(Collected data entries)
──────────────────────────────

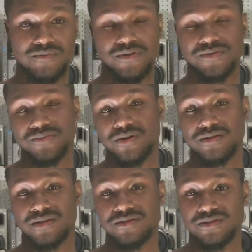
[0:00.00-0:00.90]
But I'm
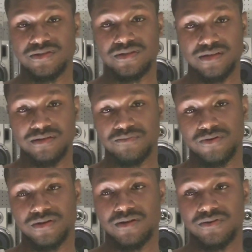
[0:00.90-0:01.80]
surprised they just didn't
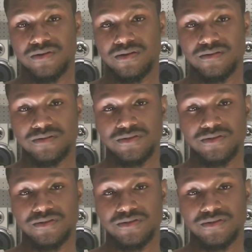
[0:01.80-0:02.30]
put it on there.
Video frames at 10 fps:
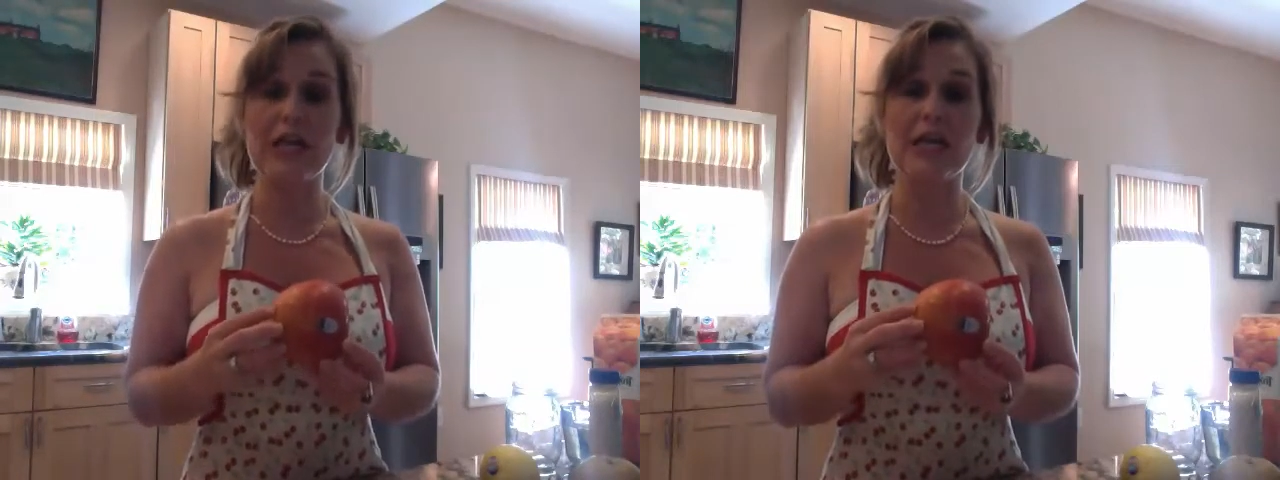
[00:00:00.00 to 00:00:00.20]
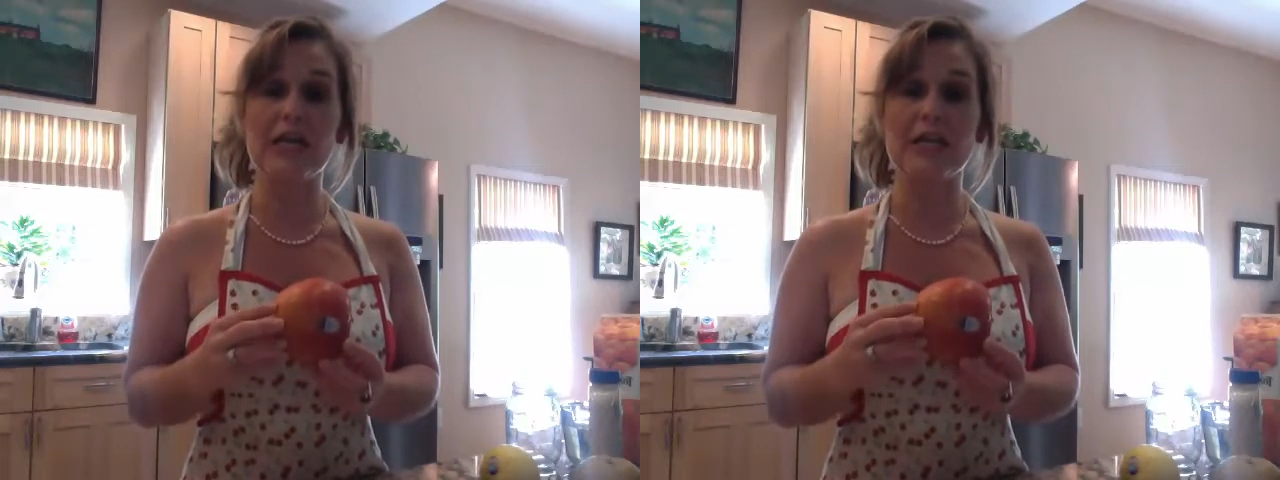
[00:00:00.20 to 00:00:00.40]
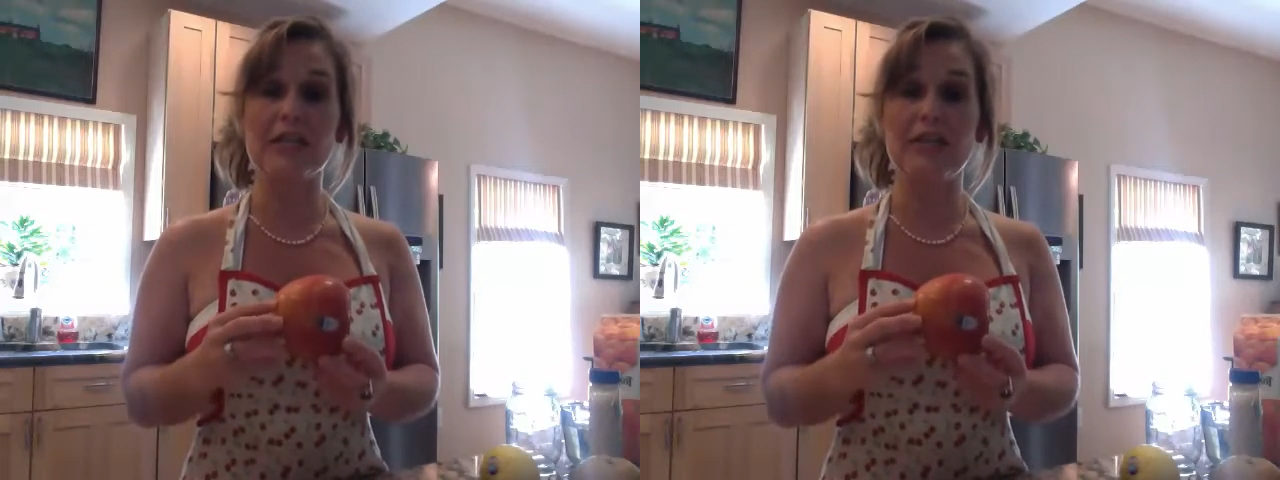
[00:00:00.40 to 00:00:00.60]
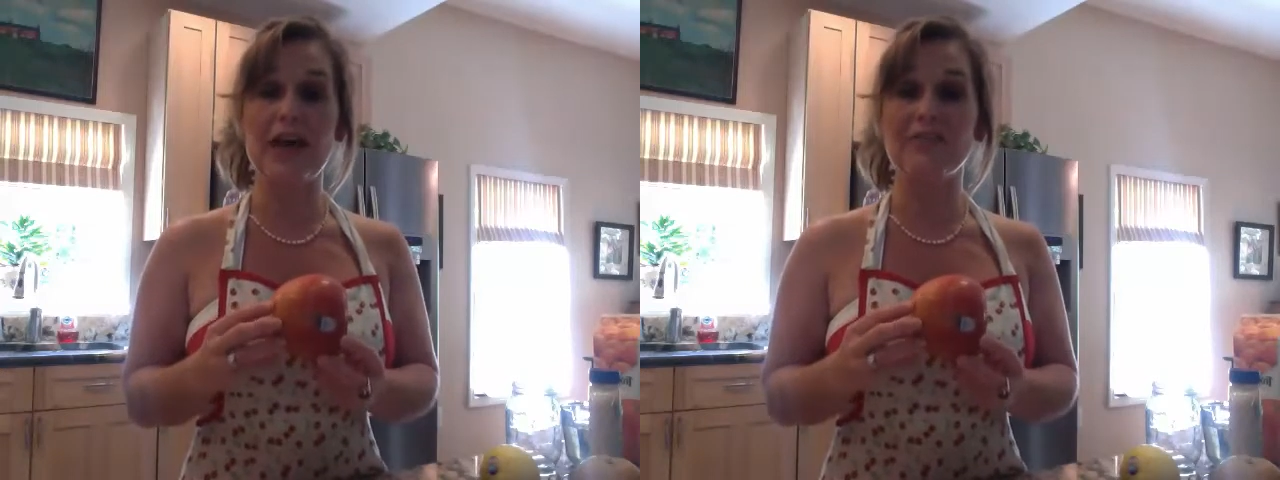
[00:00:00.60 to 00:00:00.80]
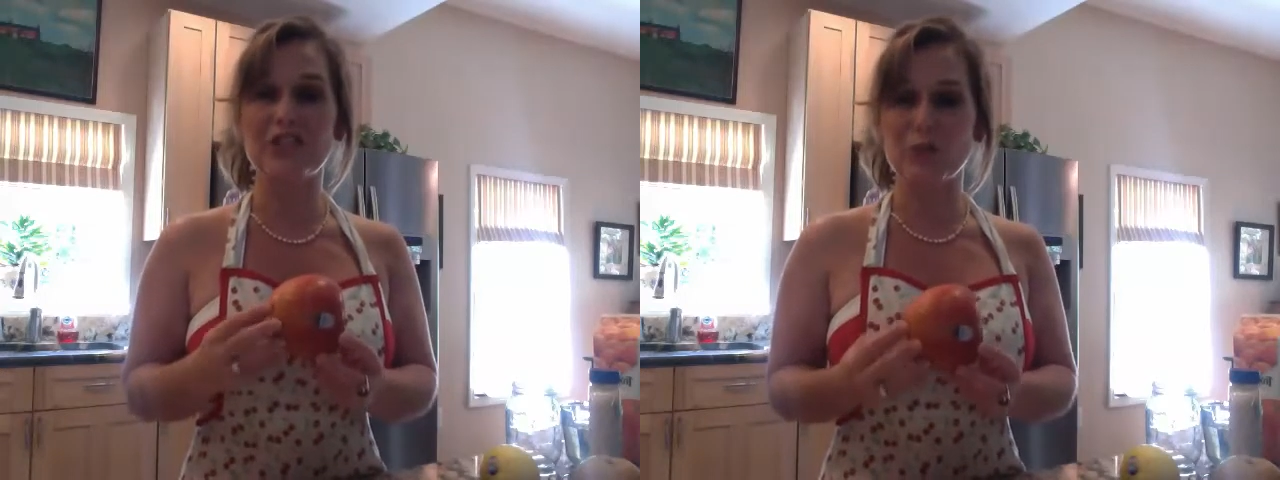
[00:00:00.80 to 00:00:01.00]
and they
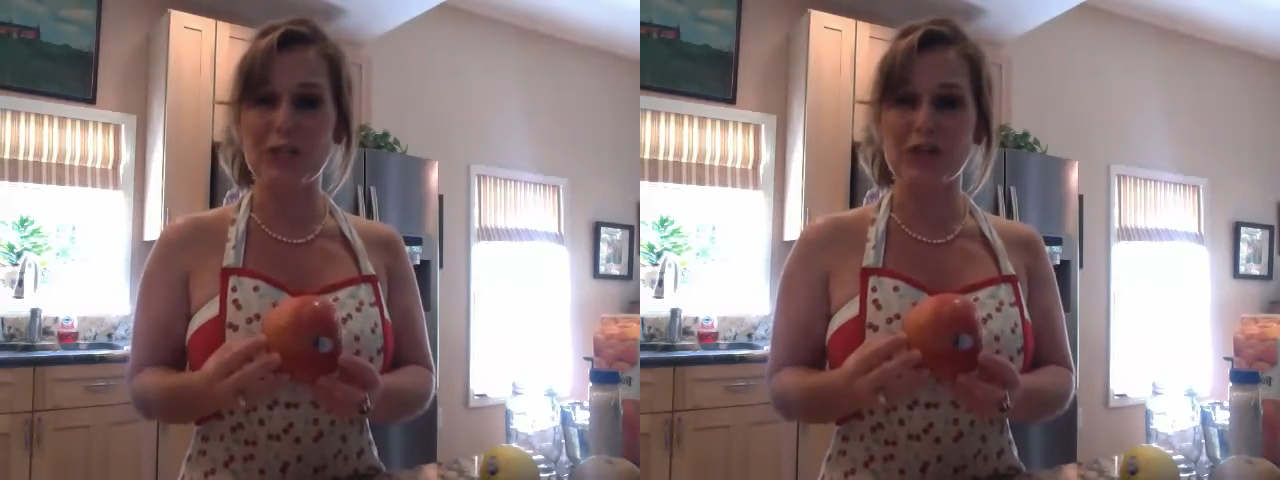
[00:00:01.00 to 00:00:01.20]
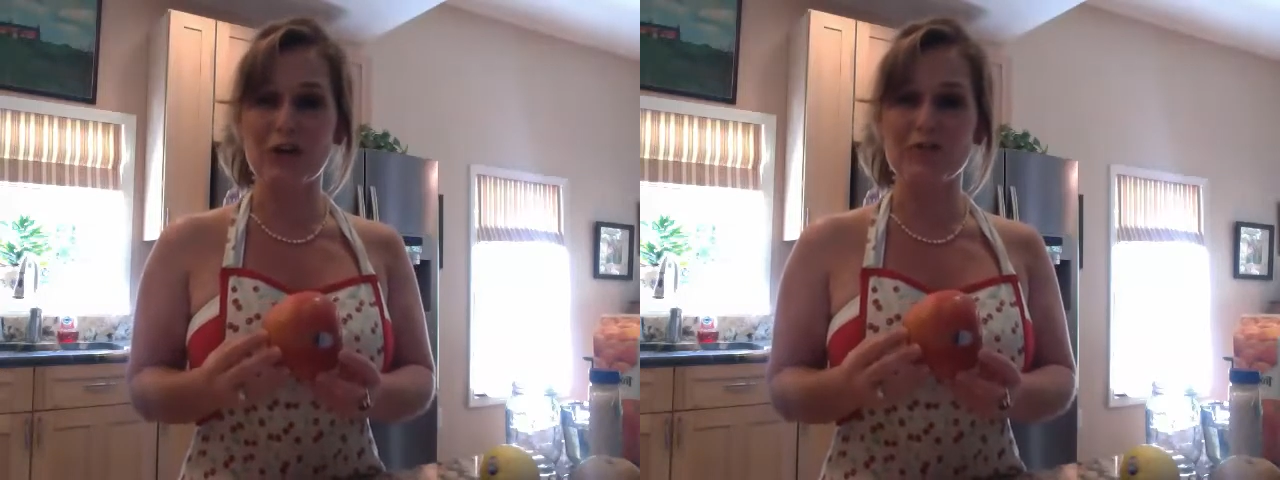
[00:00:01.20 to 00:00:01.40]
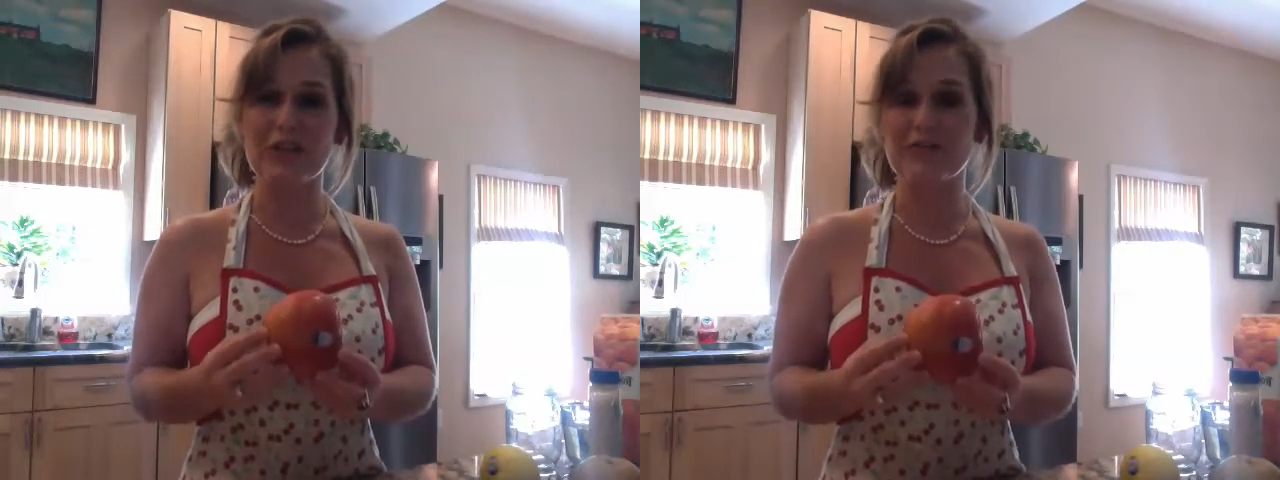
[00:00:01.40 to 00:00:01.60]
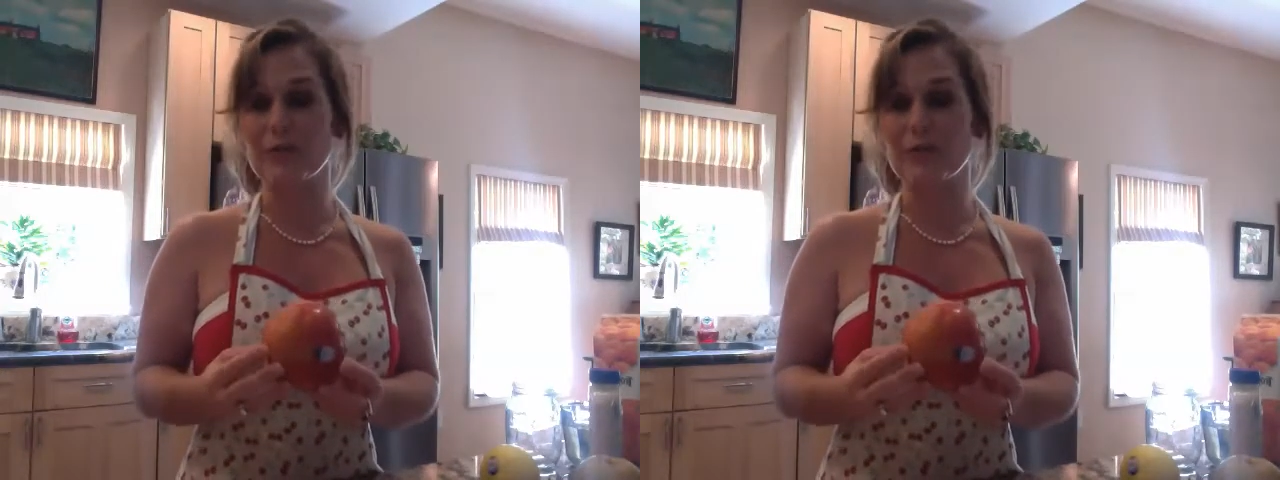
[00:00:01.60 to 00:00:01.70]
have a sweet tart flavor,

──────────────────────────────

◆ **DESCRIPTION OF THE TASK**
Retype exactly the lines from the line containing "[00:00:00.20 to 00:00:00.40]" through the end of the entries above, including both ends, and leave every picture out.

◆ **EXPECTED OUTPUT**
[00:00:00.20 to 00:00:00.40]
[00:00:00.40 to 00:00:00.60]
[00:00:00.60 to 00:00:00.80]
[00:00:00.80 to 00:00:01.00]
and they
[00:00:01.00 to 00:00:01.20]
[00:00:01.20 to 00:00:01.40]
[00:00:01.40 to 00:00:01.60]
[00:00:01.60 to 00:00:01.70]
have a sweet tart flavor,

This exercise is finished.